Valuing Life

Yet, because it [life] cannot be valued, we ignore what we have achieved. Life expectancy in India is estimated to have gone up from 31 years in 1947 to 64 years in 2005. The death rate, which used to be around 45 per thousand, is down to just about 8 per thousand. Hundreds of millions who would have died in earlier times are alive.

You might think that is cause for celebration, but we saw no sign of it on Independence Day. Indeed, many people still talk gloomily about the population explosion, and come close to implying that India would be better off had millions more died.

Statisticians who measure GDP and poverty are silent about the rise in life expectancy. They are interested only in what can be measured and valued in rupees. An increase in years of life cannot be converted into rupees. And so the most precious thing of all is ignored.

Indeed, our measurement of GDP and poverty looks absurd when we consider matters of life and death. If a young couple has two children, per capita income is halved. That shows up statistically as an economic disaster that possibly pushes the couple below the poverty line. Yet, the couple will feel doubly blessed by their two children, not impoverished at all.
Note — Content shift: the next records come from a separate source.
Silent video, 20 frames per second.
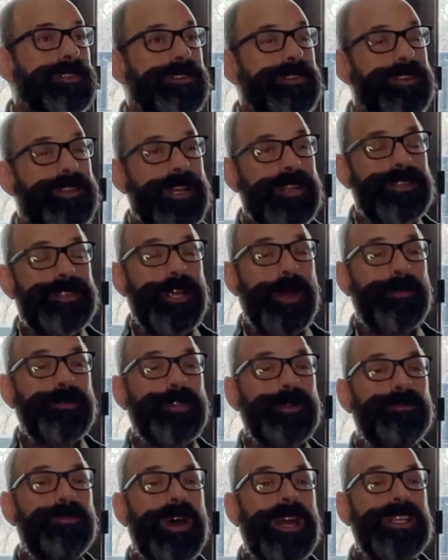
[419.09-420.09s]

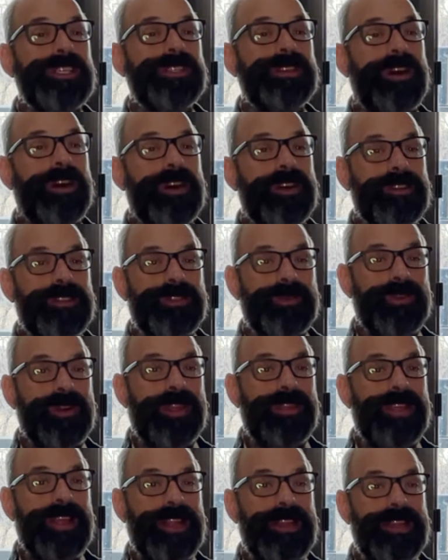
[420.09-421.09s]
consumption by song sort
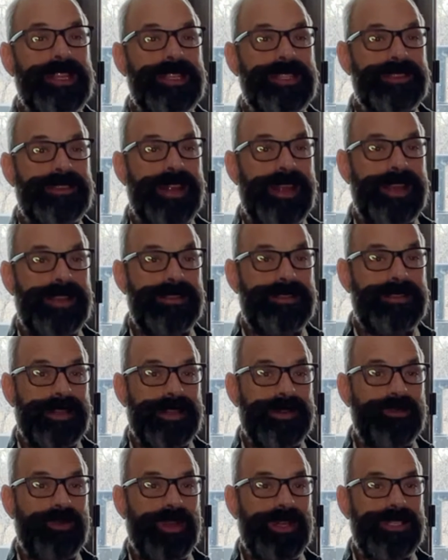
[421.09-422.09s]
of thing these days.
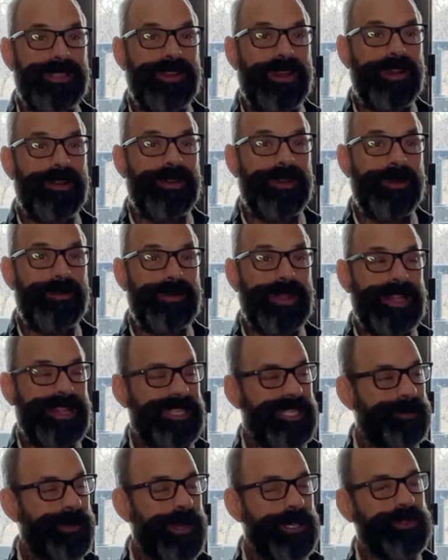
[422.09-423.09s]
one song comes, like
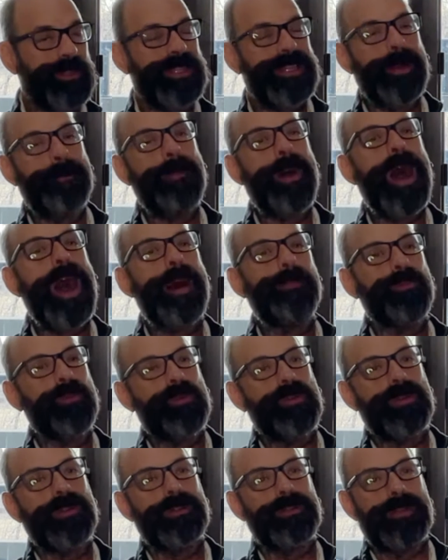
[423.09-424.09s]
especially in the pop
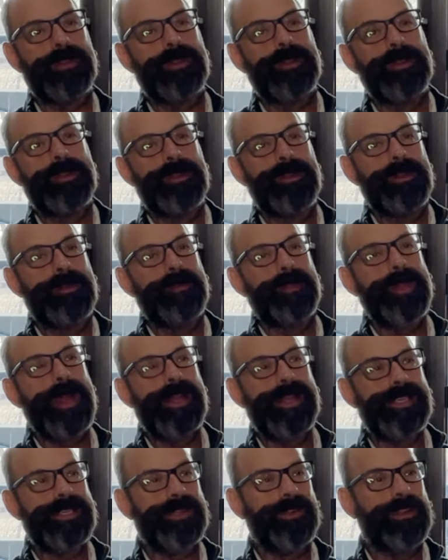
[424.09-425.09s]
world, not
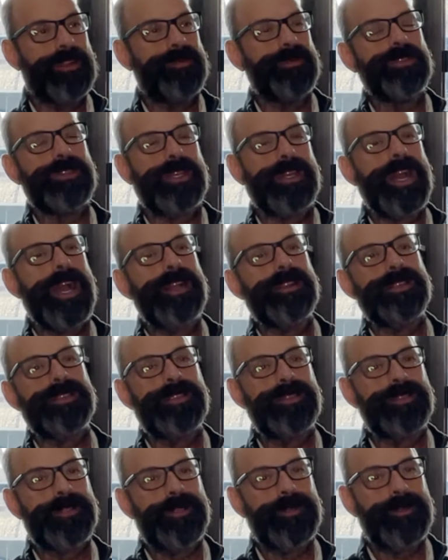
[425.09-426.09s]
necessarily music I
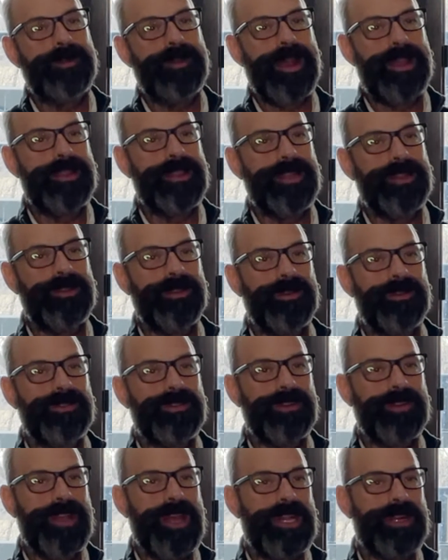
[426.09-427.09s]
listen to. I think those
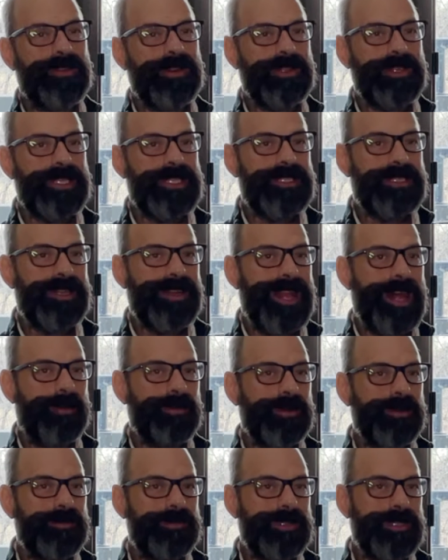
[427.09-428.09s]
are kind of released in
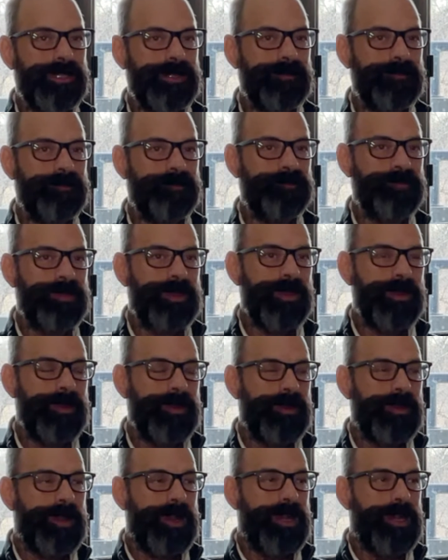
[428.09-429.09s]
albums, and
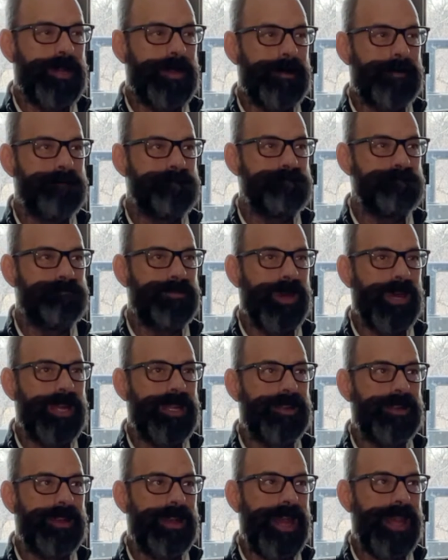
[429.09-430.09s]

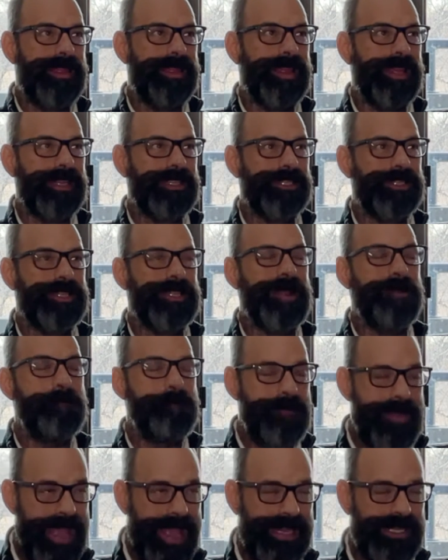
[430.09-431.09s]
but I think just in the
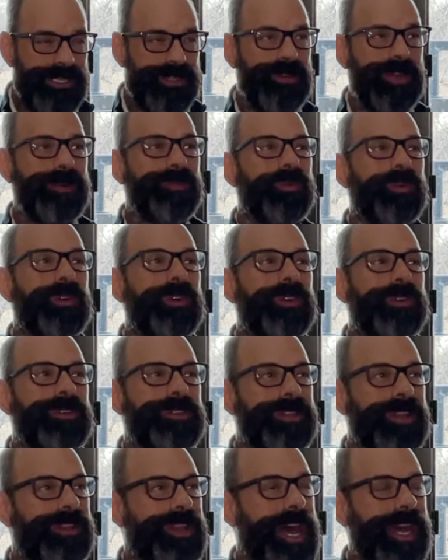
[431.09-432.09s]
mainstream world, there's
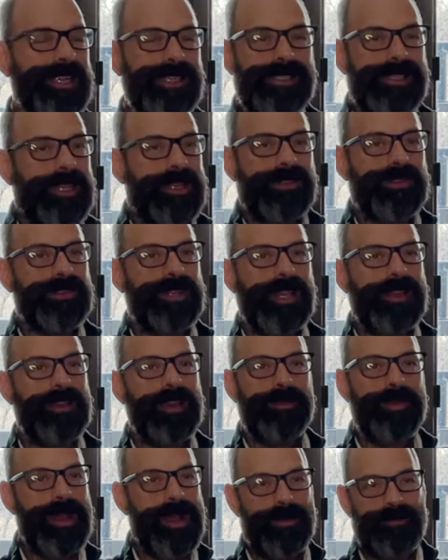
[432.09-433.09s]
a lot of singles that
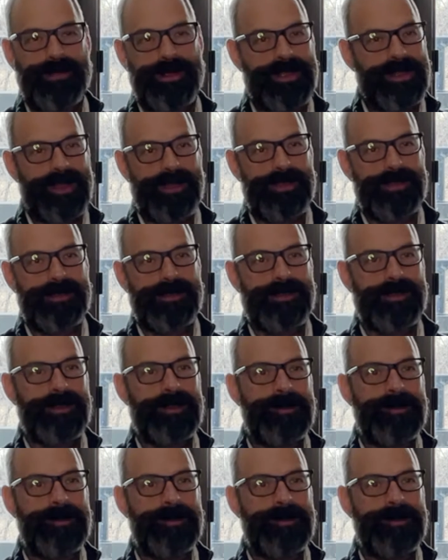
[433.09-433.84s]
come out because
If on the other hand, the couple owns a cow that gives birth to a calf, statisticians will record that as a jump in their income. Our conventional way of measuring GDP per head regards the birth of a calf as a blessing, but the birth of a child as a tragedy. Further, the death of a calf is a tragedy (since it reduces measured wealth) but the death of a child is a boon (since it raises income per capita). How farcical!

That is Swaminathan Aiyar in yesterday’s Swaminomics. As long as his suggestions are not operationalised, I share the sentiment.